You’re forgetting Aunt Rosalyn and Big Howie.
No, I’m not.
Well …
It is late, Walter.
It killed Big Howie, didn’t it?
Not at once.
Walter picked it up. Big Howie had to go back to take his son’s place in the plant, but this time his son wasn’t off on a business trip, or taking a break to hunt long-horned sheep in the Rockies. The Rockies?
What difference does it make? I said. The Canadian Rockies. I don’t know.
Or fish for marlins on the high seas.
We never talked about that.
I’m trying to imagine the father becoming the son, that father and that son. I’m trying to imagine Big Howie Whalen, with all that girth and all that swagger, anywhere other than in their small town. Trying to drive his big black Cadillac, for instance, through the crowds of those promenading townsfolk down there in Bella Whatever-it-was.
You don’t have to imagine. It never happened.
Or even Big Howie Whalen back at the plant. After the workers had had a long, sweet dose of the son. Straying over into customized clothes. One pocket, one belt loop at a time. Roger Gold. Who the hell was Roger Gold? And what was Whalen Apparels’s oldest employee doing over there anyway? The one with the hanging hazel pools for eyes …

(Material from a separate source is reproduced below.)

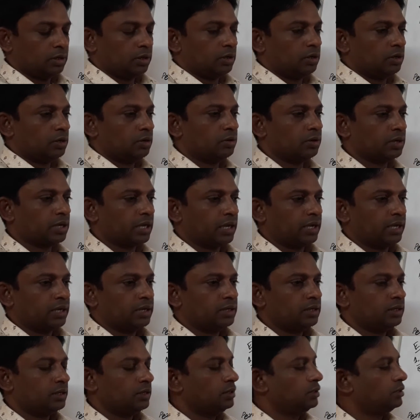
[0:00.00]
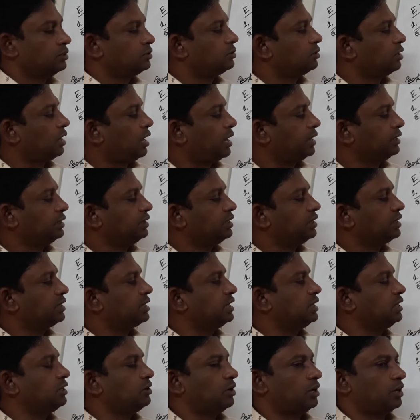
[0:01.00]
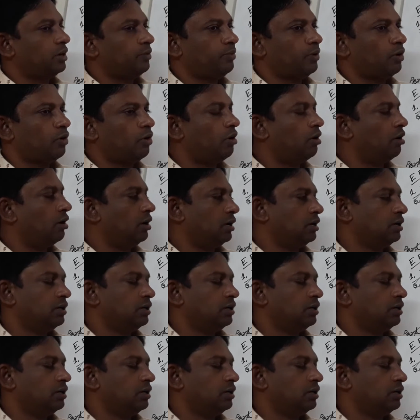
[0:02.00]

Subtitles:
Okay, so I think you have all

On a lake this small, surrounded by towering spruce, a crescent moon like the one we had rising could cast little light, and that not for long. Walter Kidman was not looking at me but straight out at the water, peering into its luminous darkness as intently as Howie Whalen might have when he sought that filigreeing of ripples that told him the minn
ows were on the run and the bass were about to feed. For the thirty, forty seconds, for the minute the feeding lasted, there would be a lavish brocade of foam flashing in the moon before the moon passed over and the bass went deep. But this was a pickerel lake and Walter was hunting fool’s gold.

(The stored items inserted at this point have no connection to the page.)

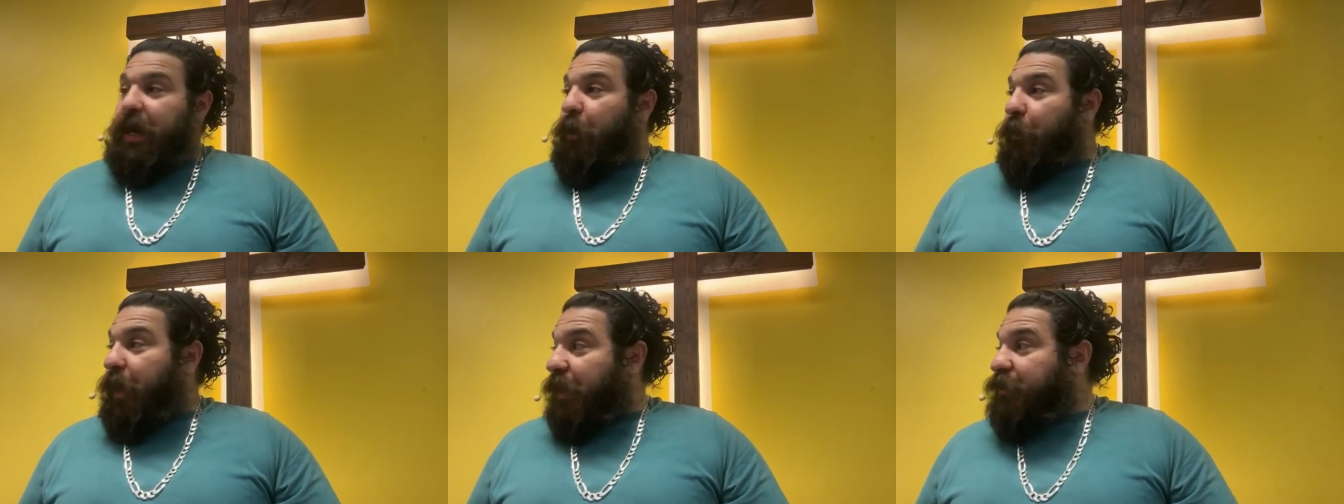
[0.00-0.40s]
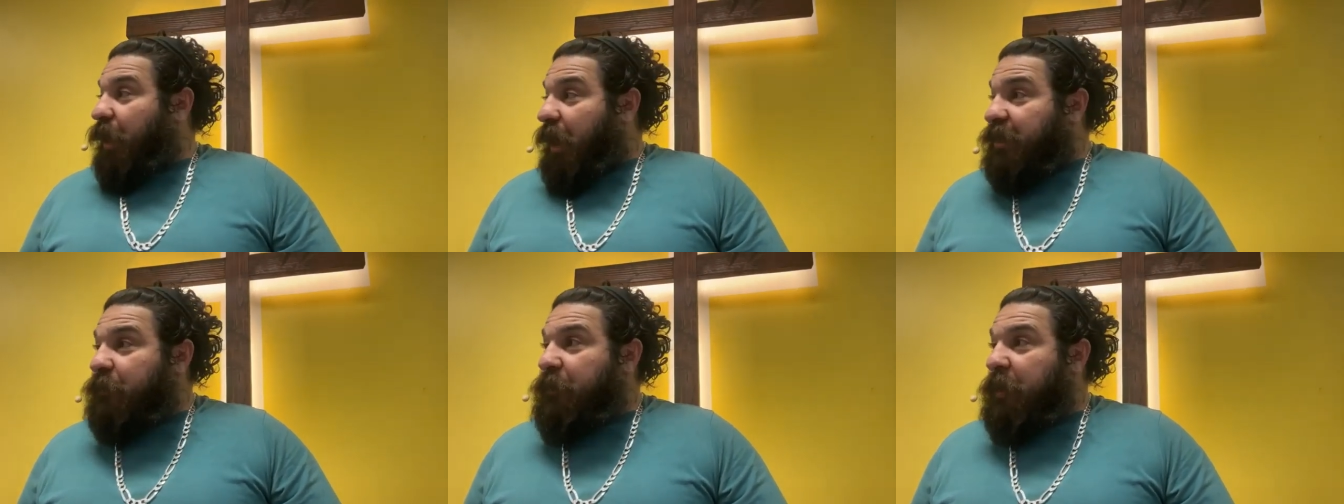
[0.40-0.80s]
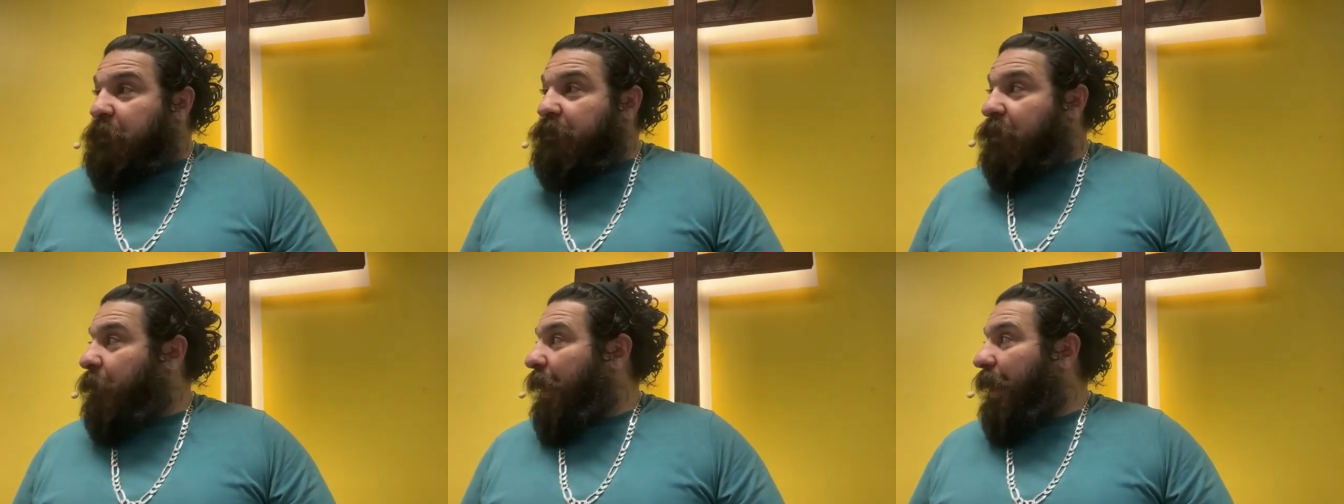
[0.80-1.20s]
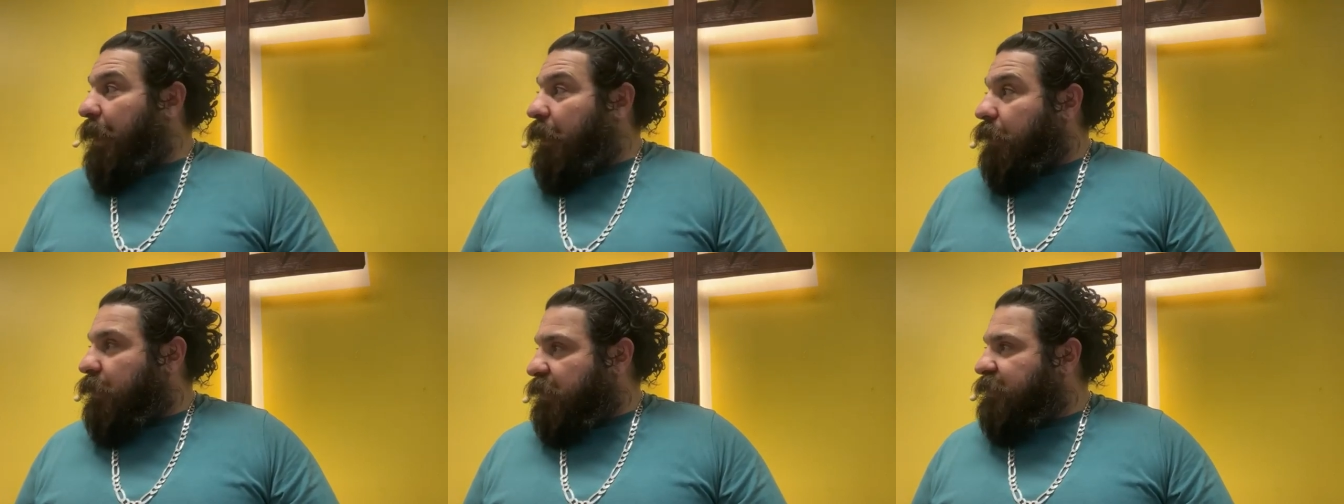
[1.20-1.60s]
Now when I talk to people
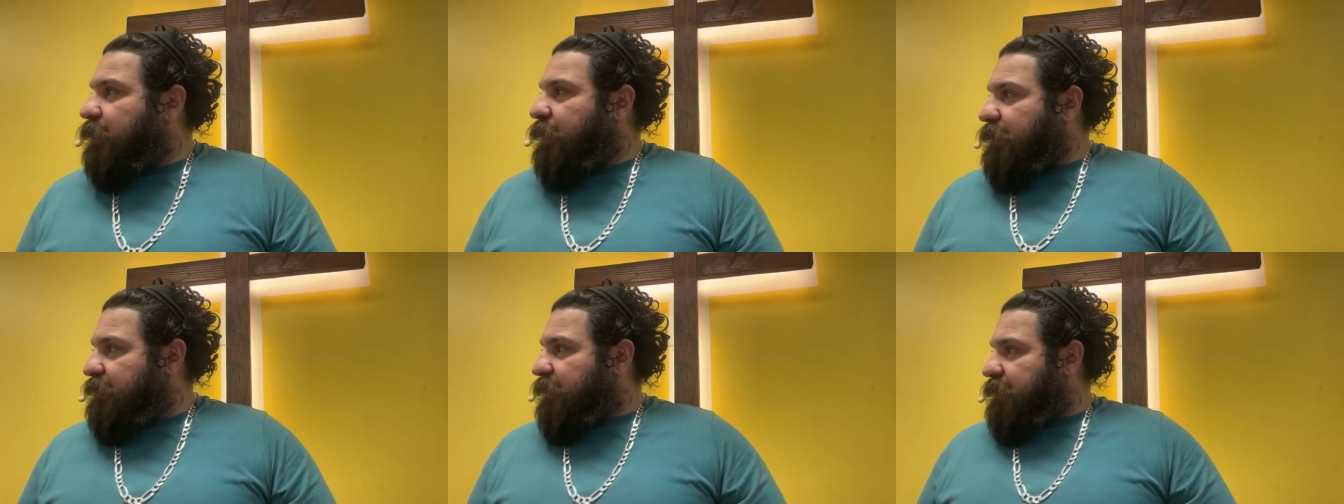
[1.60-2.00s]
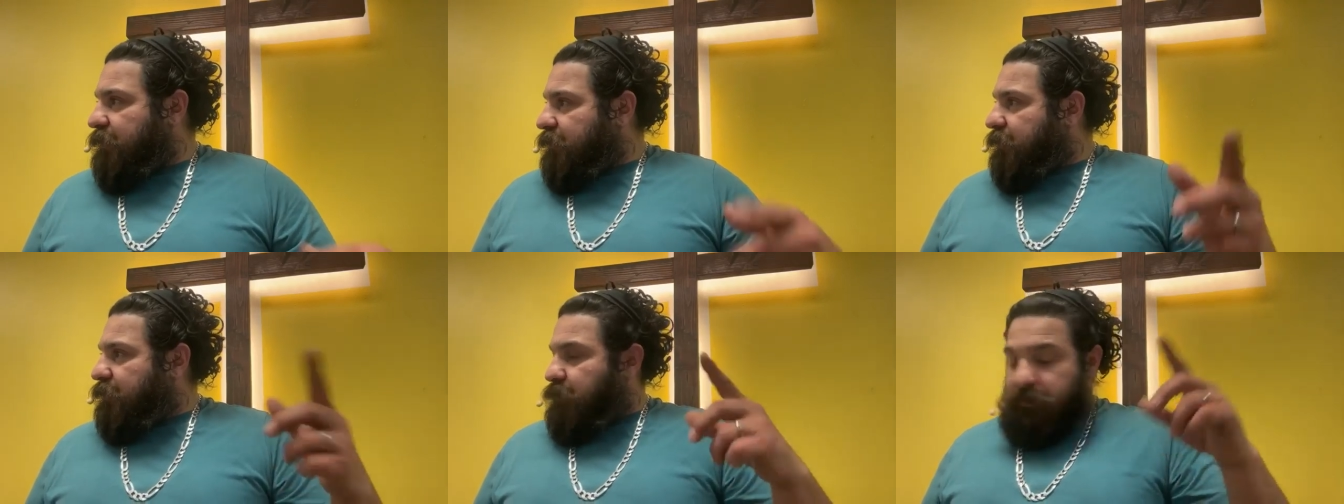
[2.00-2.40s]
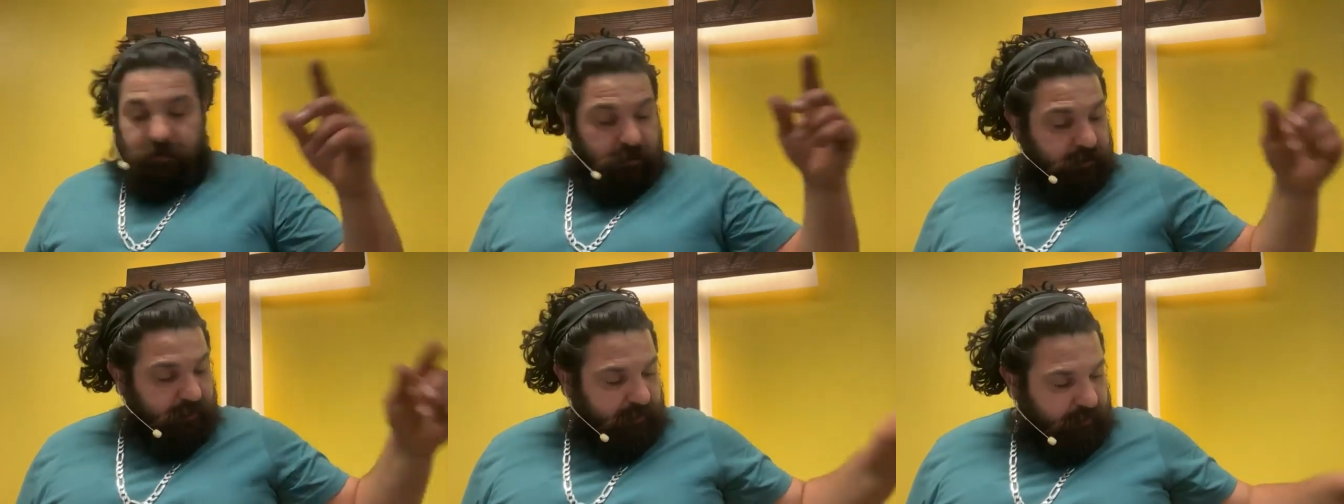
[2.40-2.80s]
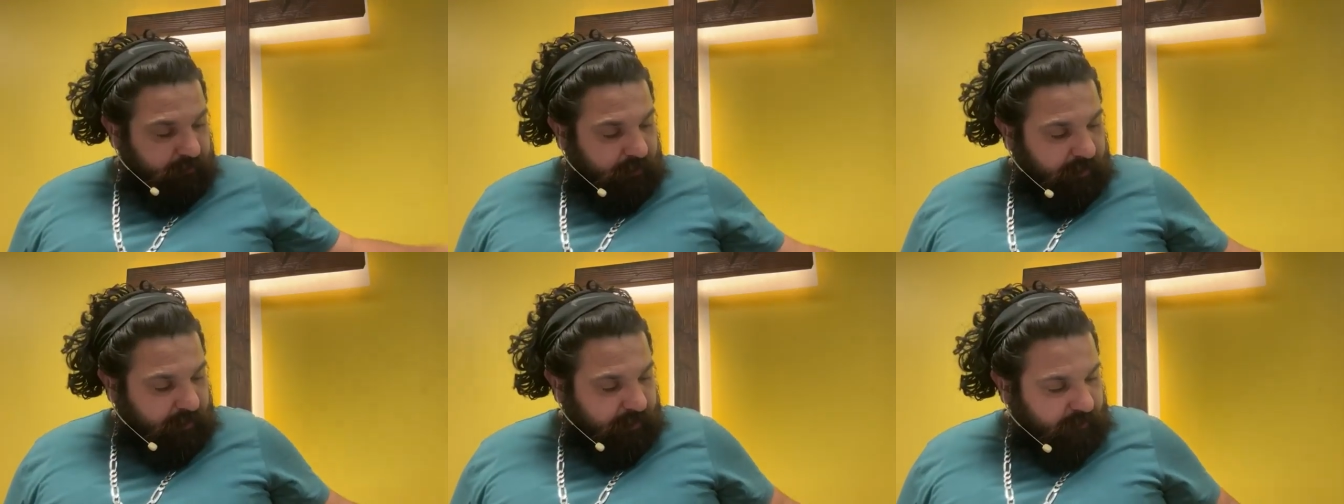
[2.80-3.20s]
about is it is it is it
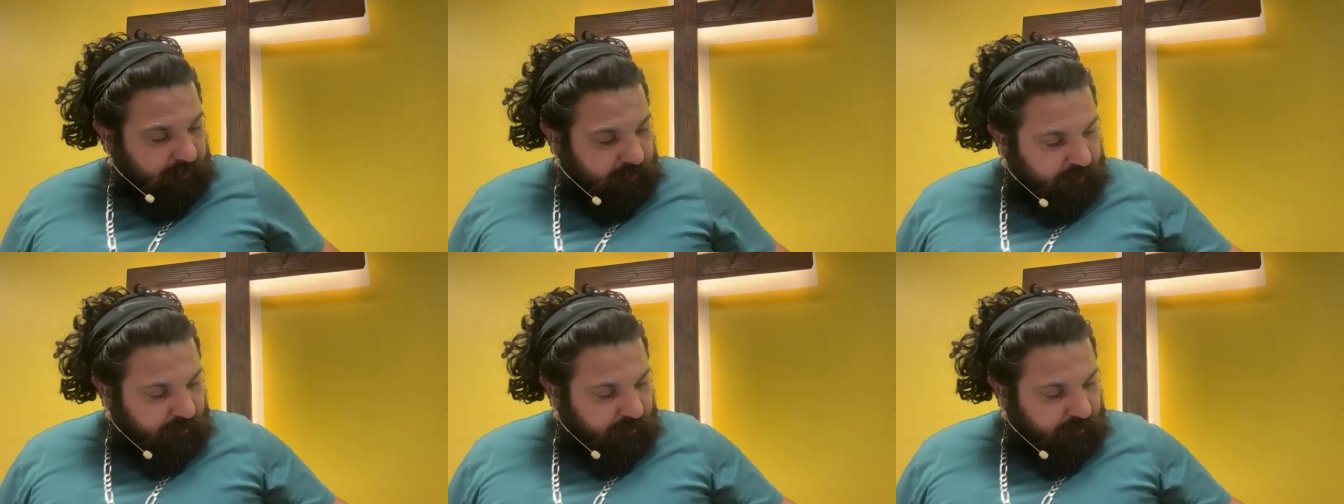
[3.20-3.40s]
really?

I put a stop to it. I put it on the clock. The day before he died, I told Walter, Big Howie had a premonition. He called on Reverend Crawly in the church and described to him a general weakening all over his body, which he likened to a battery running down, but also to a not entirely unwelcome physical diminishment, a certain lightness on his feet and in his head, as if he were abandoning the outposts of his body and pulling in around the smaller-sized man he’d once been. Why hadn’t he gone straight to the hospital, a concerned Reverend Crawly wanted to know, and Big Howie told him because what he was describing felt more like a blessing than an affliction, more in a preacher’s line of work than an MD’s. Perhaps even a sign. We must become as children again. How small do you have to be to pass through the eye of a needle and into heaven? Yes, there were signs, and, yes, a lightening of the physical load we carry through this darkened world might be interpreted as a sign of the spirit rising, still, Reverend Crawly would later tell Rosalyn, he had urged her husband to check into the hospital to ease his way to the moment they both knew was coming, and after receiving the good reverend’s blessing, Big Howie assured him he would. He’d lost a son, a terrible blow, a son who had exceeded the founding father’s dreams for himself in every possible way, but Big Howie had reasons to live, a daughter he’d been given with whom he’d reprised his son’s upbringing and two little daughters of hers. If he pictured himself as a mountain, he had an apron of kinfolk spilling down on all sides. He had reasons to stand broad and stand tall. But it was such a blessed relief to pull in, to go small, that regardless of whether the lightness was in his flesh or only in his head, he couldn’t bring himself to sound the alarm.